Parametric Regression Models

SurPyval provides three families of parametric regression model plus the Accelerated Life family for physics-motivated stress relationships. Each family is available as:

Pre-built instances — ready to use with any number of covariates
Factory functions — compose any surpyval distribution on the fly
Low-level fitter classes — for custom phi functions or life models

All parametric regression models use \(\phi(Z) = e^{\beta'Z}\) (log-linear covariates) except Accelerated Life models, which use domain-specific stress functions.

Proportional Hazards (PH)

\[h(x \mid Z) = h_0(x) \cdot \phi(Z)\]

Pre-built instances: ExponentialPH, NormalPH, WeibullPH, GumbelPH, LogisticPH, LogNormalPH, GammaPH.

Factory:

from surpyval import LogNormal
from surpyval import PH
model = PH(LogNormal).fit(x, Z=Z, c=c)

class surpyval.univariate.regression.proportional_hazards.proportional_hazards_fitter.ProportionalHazardsFitter(name, dist, phi, phi_name, phi_bounds, phi_param_map, phi_init=None)

Bases: DataFrameRegressionMixin

static create(distribution)

Create a Proportional Hazards fitter for the given distribution using exp(beta’Z) as the hazard multiplier.

Parameters: distribution (ParametricFitter) – A surpyval parametric distribution (e.g.
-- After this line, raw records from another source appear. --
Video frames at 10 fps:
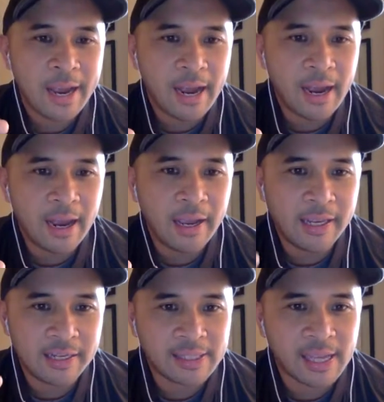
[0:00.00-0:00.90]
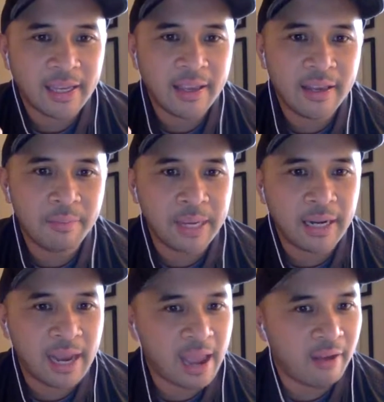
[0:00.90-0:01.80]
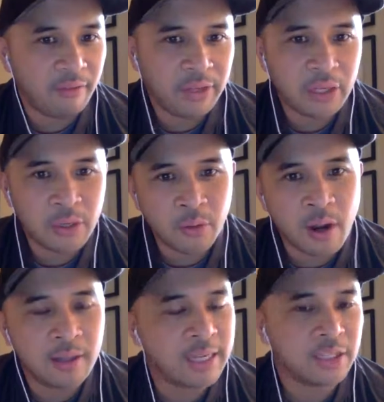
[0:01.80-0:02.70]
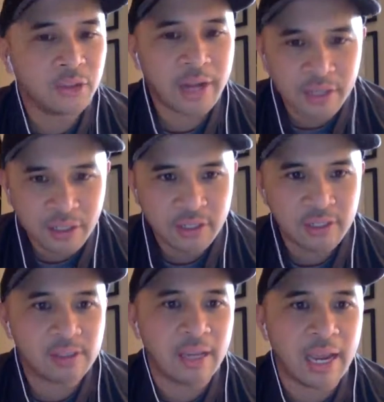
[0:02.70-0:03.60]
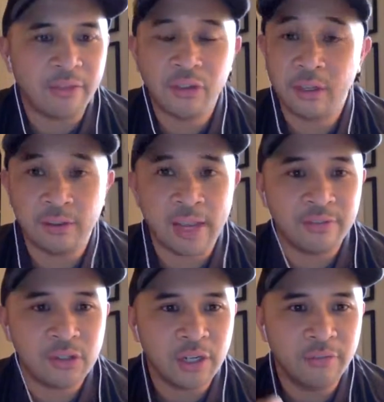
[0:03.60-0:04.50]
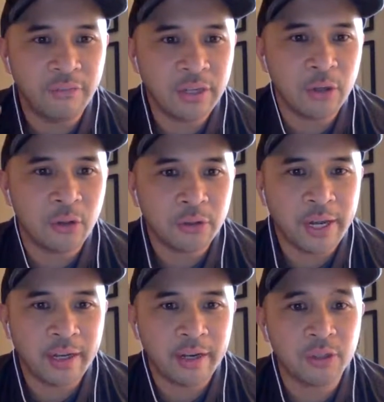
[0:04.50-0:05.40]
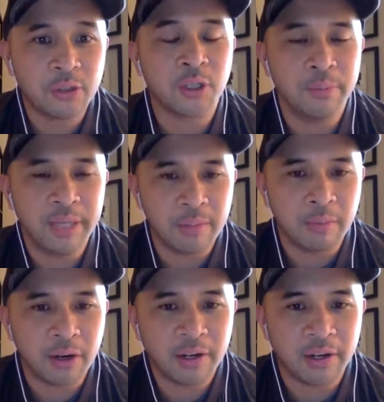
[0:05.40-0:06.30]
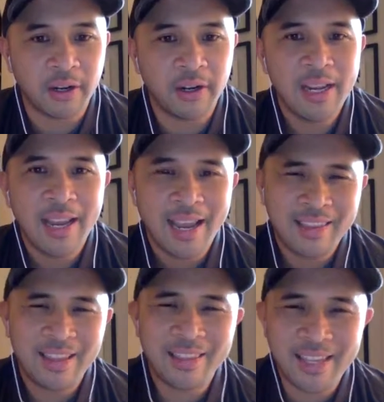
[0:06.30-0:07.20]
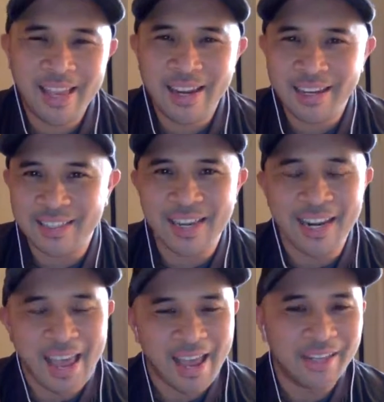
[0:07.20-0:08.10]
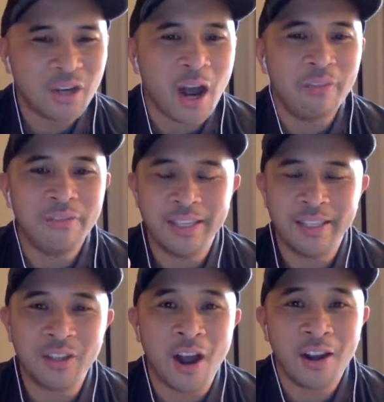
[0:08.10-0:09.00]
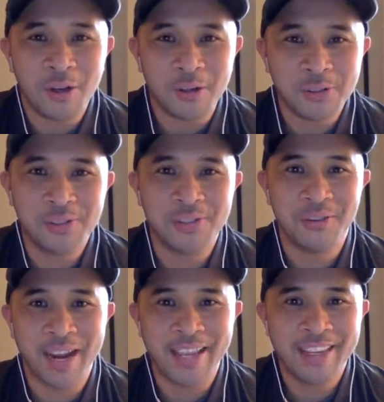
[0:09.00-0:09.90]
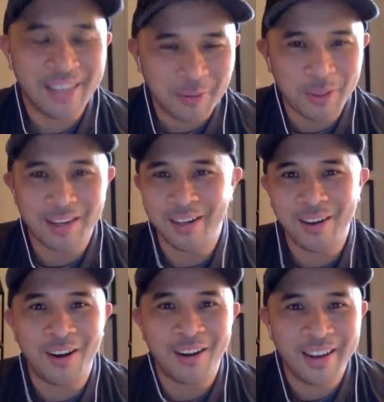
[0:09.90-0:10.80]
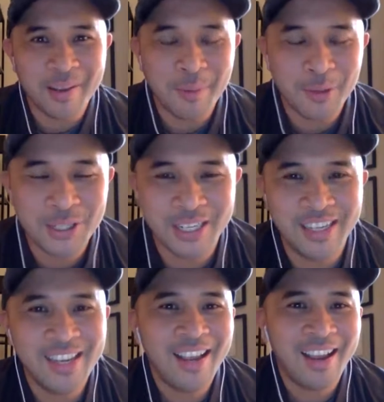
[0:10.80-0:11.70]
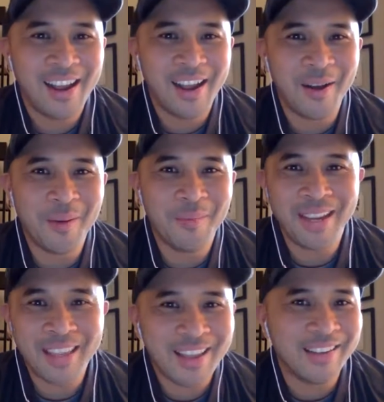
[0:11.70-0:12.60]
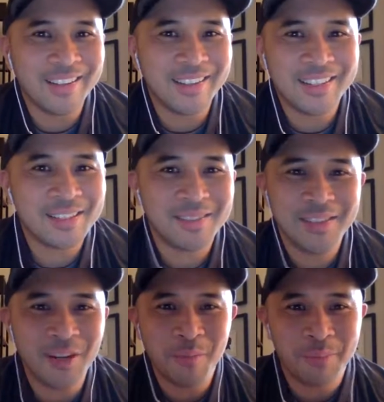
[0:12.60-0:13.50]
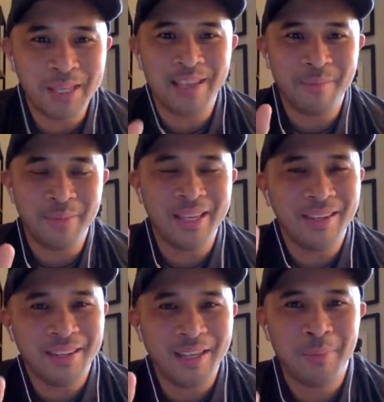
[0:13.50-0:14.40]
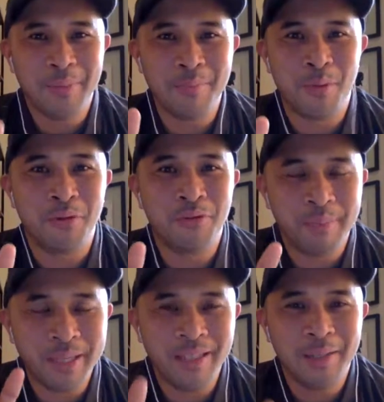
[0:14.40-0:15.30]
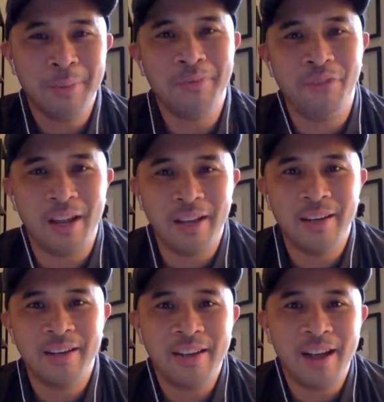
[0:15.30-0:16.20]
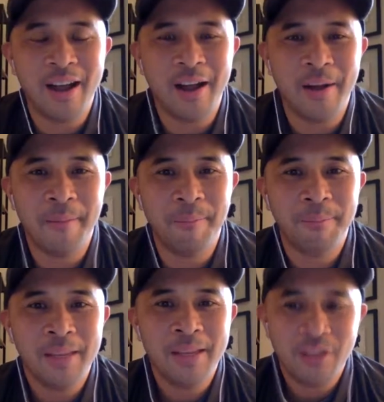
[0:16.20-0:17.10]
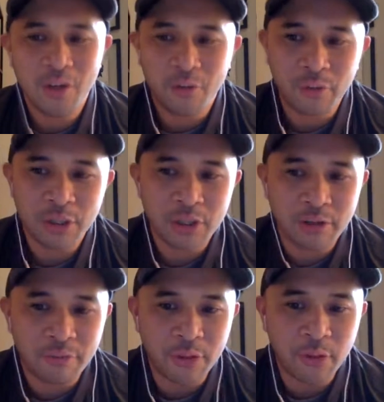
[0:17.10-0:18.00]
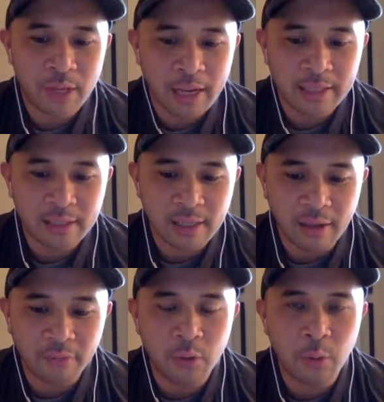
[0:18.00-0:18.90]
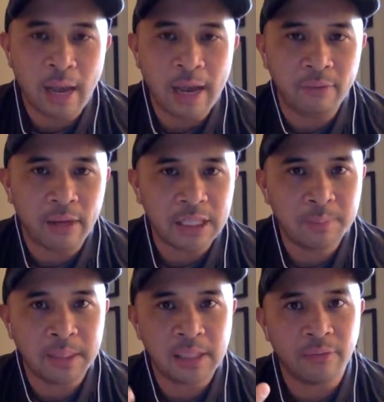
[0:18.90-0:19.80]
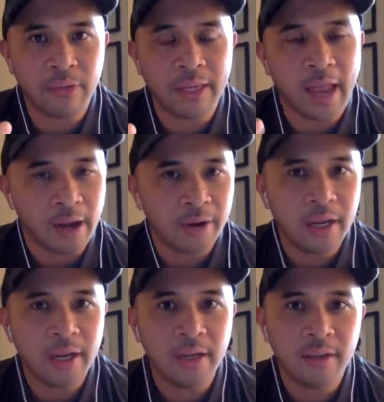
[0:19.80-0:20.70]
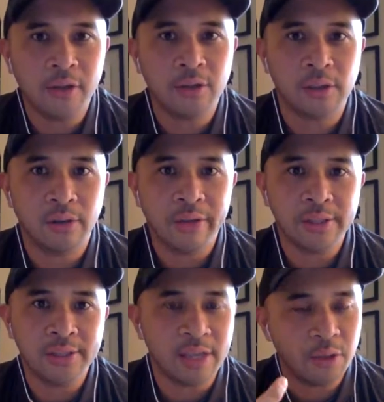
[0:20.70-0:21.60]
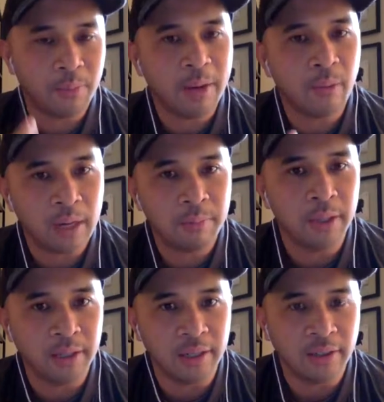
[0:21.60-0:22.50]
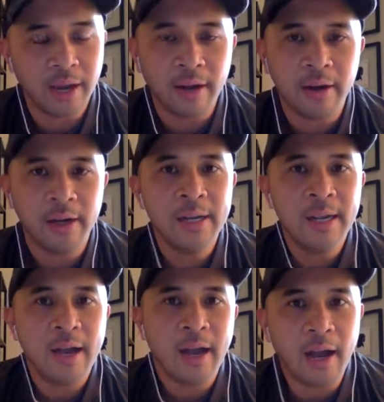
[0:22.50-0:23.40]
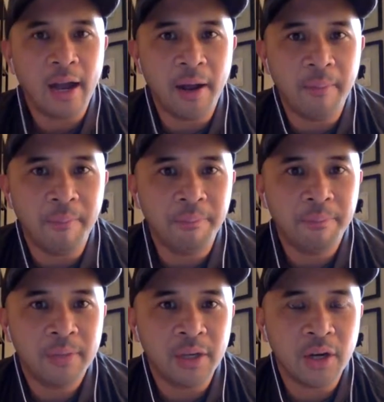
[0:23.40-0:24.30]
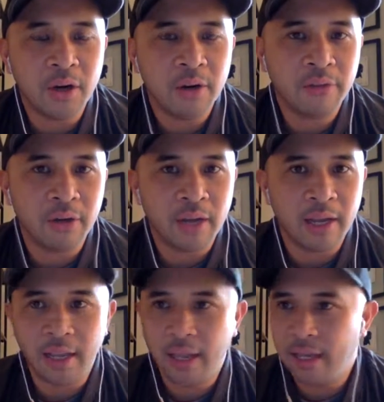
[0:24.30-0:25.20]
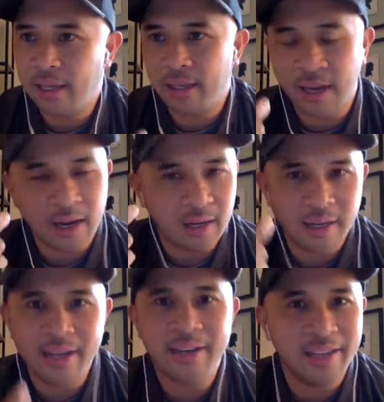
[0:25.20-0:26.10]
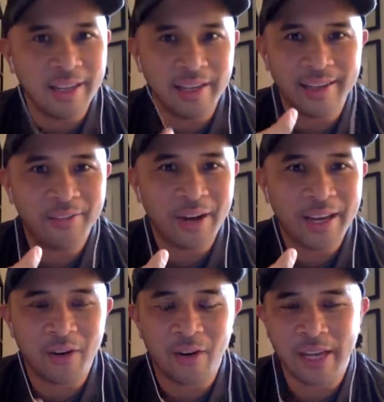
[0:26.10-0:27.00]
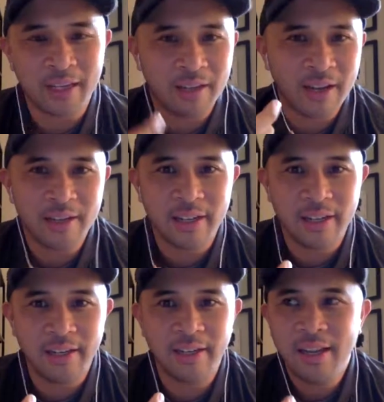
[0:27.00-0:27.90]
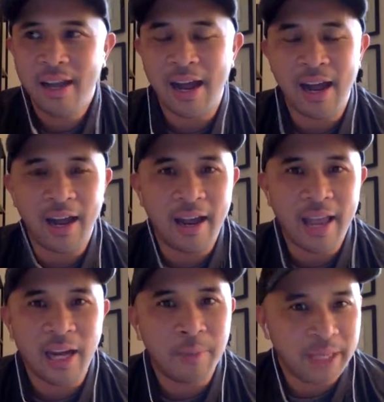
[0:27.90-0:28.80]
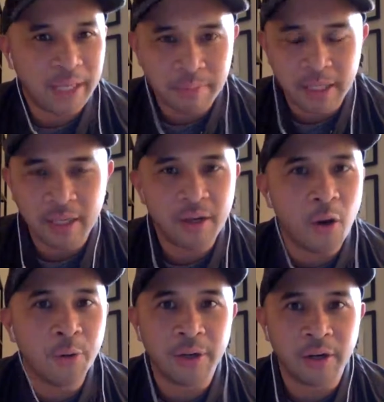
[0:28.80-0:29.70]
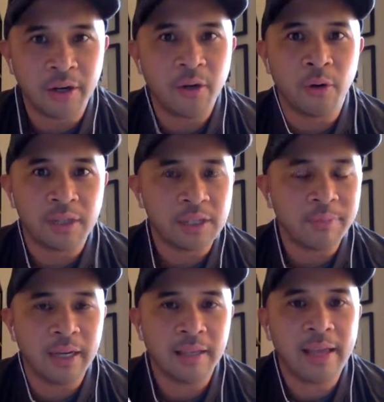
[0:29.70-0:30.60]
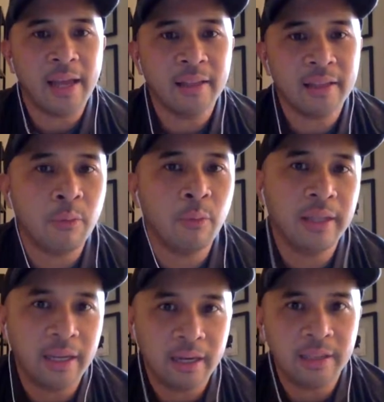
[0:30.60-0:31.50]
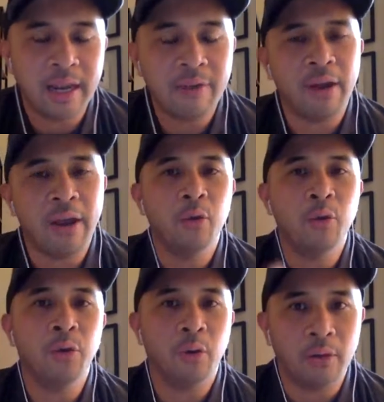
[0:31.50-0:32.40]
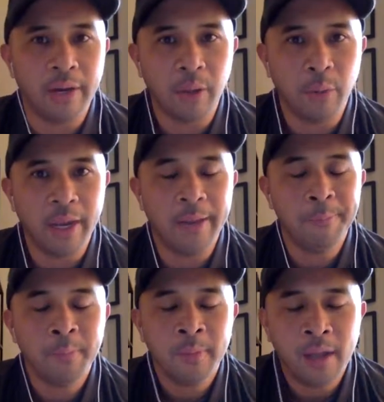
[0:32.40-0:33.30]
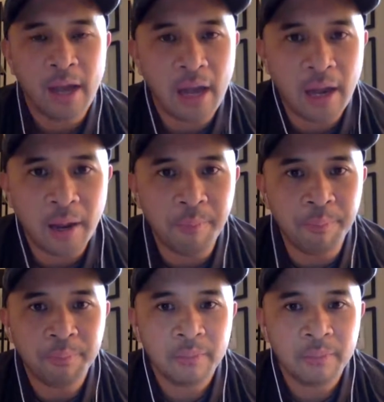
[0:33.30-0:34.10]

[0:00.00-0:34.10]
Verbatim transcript: Uh, in a second, but I have video and content strategist, live live stream video creator, social media marketer, and then at the end, I just kind of add coffee and tacos, right? Like with a little heart emoji um, again just like you know be be a little bit more be a little bit fun um, you know for sure for you guys if you have a specific area that you service then you might want to put it in there um, you know if you're like hey uh, london right or like london uh, airbnb owner or something like that that way they can identify who you are right away um,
Weibull, Exponential).
Returns: A configured fitter with a .fit(x, Z, ...) method.
Return type: ProportionalHazardsFitter

Fit the proportional hazards model to the data.

Parameters

x (array_like) – The observed event times.
Z (array_like) – The covariates to fit the model to.
c (array_like, optional) – The censoring indicators.
n (array_like, optional) – The number of observations at each time.
t (array_like, optional) – The time intervals.
init (array_like, optional) – The initial values for the parameters.
fixed (dict, optional) – A dictionary of parameters to fix to a specific value.

Returns

The fitted model.

Return type

ParametricRegressionModel

Examples

>>> from surpyval import WeibullPH
>>> from surpyval.datasets import load_tires_data
>>> from autograd import numpy as anp
>>> import numpy as np
>>>
>>> data = load_tires_data()
>>>
>>> x = data['Survival'].values
>>> c = data['Censoring'].values
>>> Z = data[[
    'Wedge gauge', 'Interbelt gauge', 'Peel force',
    'Wedge gauge×peel force'
]].values
>>> model = WeibullPH.fit(x=x, Z=Z, c=c)
>>> model
Parametric Regression SurPyval Model
====================================
Kind                : Proportional Hazard
Distribution        : Weibull
Regression Model    : Log Linear [e^(beta'Z)]
Fitted by           : MLE
Distribution        :
    alpha: 0.24255054642143947
    beta: 16.057791674515805
Regression Model    :
    beta_0: -9.165062641226692
    beta_1: -7.998599877425742
    beta_2: -27.503283340963034
    beta_3: 18.38550143851751
>>> model = WeibullPH.fit(x=x, Z=Z, c=c, fixed={"beta": 15})
>>> model
Parametric Regression SurPyval Model
====================================
Kind                : Proportional Hazard
Distribution        : Weibull
Regression Model    : Log Linear [e^(beta'Z)]
Fitted by           : MLE
Distribution        :
    alpha: 0.23772915681951018
    beta: 15.0
Regression Model    :
    beta_0: -8.628333861229965
    beta_1: -7.617541980158942
    beta_2: -25.952407717383302
    beta_3: 17.270173771235655

Fit the regression model using a pandas DataFrame as the input.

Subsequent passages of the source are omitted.